Set the pictures aside and return each record below precisely as written.

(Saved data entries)
*****
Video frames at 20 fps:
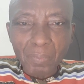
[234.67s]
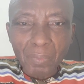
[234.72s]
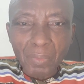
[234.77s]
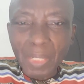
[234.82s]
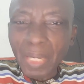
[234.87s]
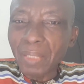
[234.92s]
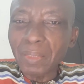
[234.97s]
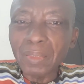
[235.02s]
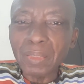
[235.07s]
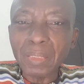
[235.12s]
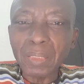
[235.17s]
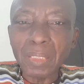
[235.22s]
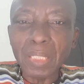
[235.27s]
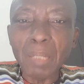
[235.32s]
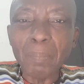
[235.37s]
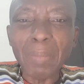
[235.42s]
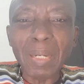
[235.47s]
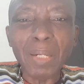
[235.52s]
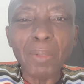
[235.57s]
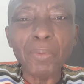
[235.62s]
now
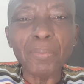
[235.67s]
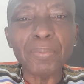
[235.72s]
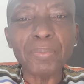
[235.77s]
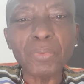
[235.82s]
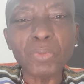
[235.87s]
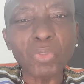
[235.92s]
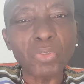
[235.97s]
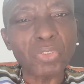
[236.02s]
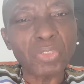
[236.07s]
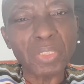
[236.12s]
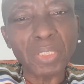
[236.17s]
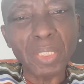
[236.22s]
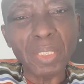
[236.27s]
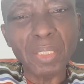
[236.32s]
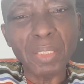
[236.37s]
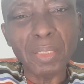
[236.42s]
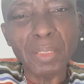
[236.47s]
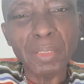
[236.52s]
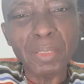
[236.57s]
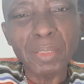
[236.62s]
came out to
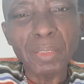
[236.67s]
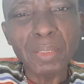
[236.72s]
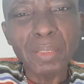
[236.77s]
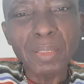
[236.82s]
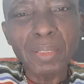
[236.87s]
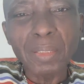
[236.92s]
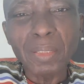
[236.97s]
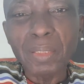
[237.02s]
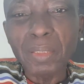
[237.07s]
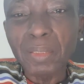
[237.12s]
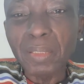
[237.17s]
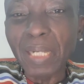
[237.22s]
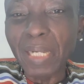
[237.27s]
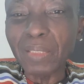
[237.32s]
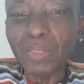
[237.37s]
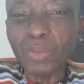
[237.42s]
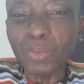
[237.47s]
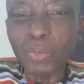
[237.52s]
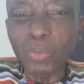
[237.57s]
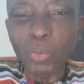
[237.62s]
say
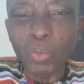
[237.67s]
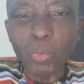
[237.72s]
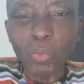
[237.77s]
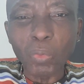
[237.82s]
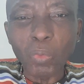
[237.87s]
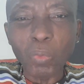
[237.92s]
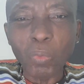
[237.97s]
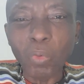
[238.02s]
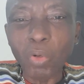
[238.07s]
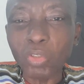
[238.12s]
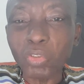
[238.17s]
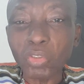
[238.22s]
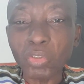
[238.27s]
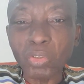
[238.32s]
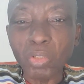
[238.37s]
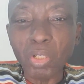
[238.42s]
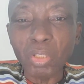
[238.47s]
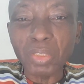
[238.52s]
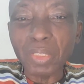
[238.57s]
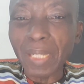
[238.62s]
that coup was
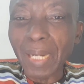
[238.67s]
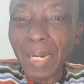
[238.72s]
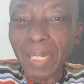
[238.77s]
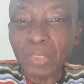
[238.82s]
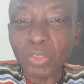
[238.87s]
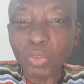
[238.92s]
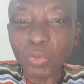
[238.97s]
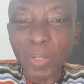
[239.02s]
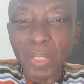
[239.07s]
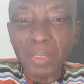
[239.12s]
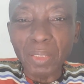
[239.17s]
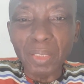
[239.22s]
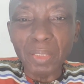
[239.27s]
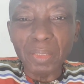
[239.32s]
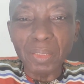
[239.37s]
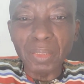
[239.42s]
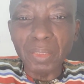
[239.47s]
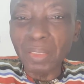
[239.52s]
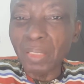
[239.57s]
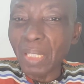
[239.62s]
not
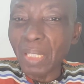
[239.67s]
actually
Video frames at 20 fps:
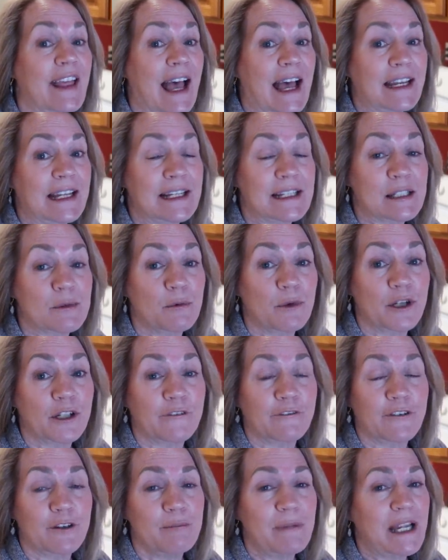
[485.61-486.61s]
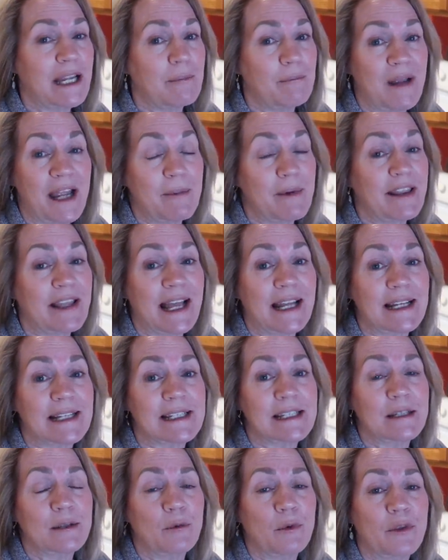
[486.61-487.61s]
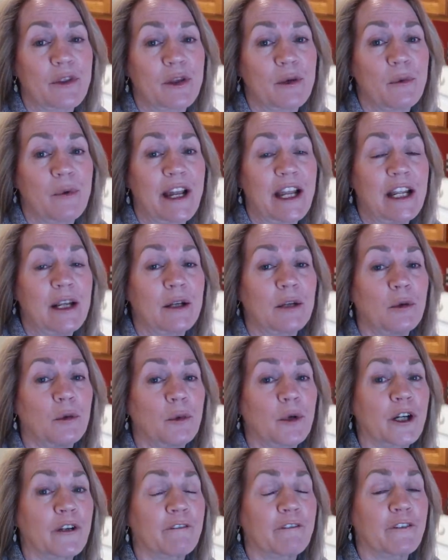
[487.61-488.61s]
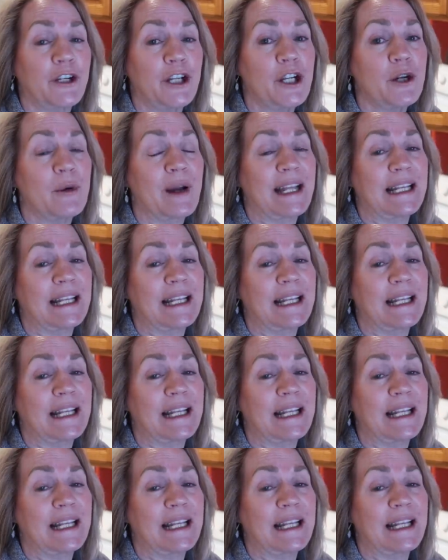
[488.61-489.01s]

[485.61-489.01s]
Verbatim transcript: That has worked for me. Maybe that isn't the way it'll work for you.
*****
- [Task solution]
Video frames at 20 fps:
[234.67s]
[234.72s]
[234.77s]
[234.82s]
[234.87s]
[234.92s]
[234.97s]
[235.02s]
[235.07s]
[235.12s]
[235.17s]
[235.22s]
[235.27s]
[235.32s]
[235.37s]
[235.42s]
[235.47s]
[235.52s]
[235.57s]
[235.62s]
now
[235.67s]
[235.72s]
[235.77s]
[235.82s]
[235.87s]
[235.92s]
[235.97s]
[236.02s]
[236.07s]
[236.12s]
[236.17s]
[236.22s]
[236.27s]
[236.32s]
[236.37s]
[236.42s]
[236.47s]
[236.52s]
[236.57s]
[236.62s]
came out to
[236.67s]
[236.72s]
[236.77s]
[236.82s]
[236.87s]
[236.92s]
[236.97s]
[237.02s]
[237.07s]
[237.12s]
[237.17s]
[237.22s]
[237.27s]
[237.32s]
[237.37s]
[237.42s]
[237.47s]
[237.52s]
[237.57s]
[237.62s]
say
[237.67s]
[237.72s]
[237.77s]
[237.82s]
[237.87s]
[237.92s]
[237.97s]
[238.02s]
[238.07s]
[238.12s]
[238.17s]
[238.22s]
[238.27s]
[238.32s]
[238.37s]
[238.42s]
[238.47s]
[238.52s]
[238.57s]
[238.62s]
that coup was
[238.67s]
[238.72s]
[238.77s]
[238.82s]
[238.87s]
[238.92s]
[238.97s]
[239.02s]
[239.07s]
[239.12s]
[239.17s]
[239.22s]
[239.27s]
[239.32s]
[239.37s]
[239.42s]
[239.47s]
[239.52s]
[239.57s]
[239.62s]
not
[239.67s]
actually
Video frames at 20 fps:
[485.61-486.61s]
[486.61-487.61s]
[487.61-488.61s]
[488.61-489.01s]

[485.61-489.01s]
Verbatim transcript: That has worked for me. Maybe that isn't the way it'll work for you.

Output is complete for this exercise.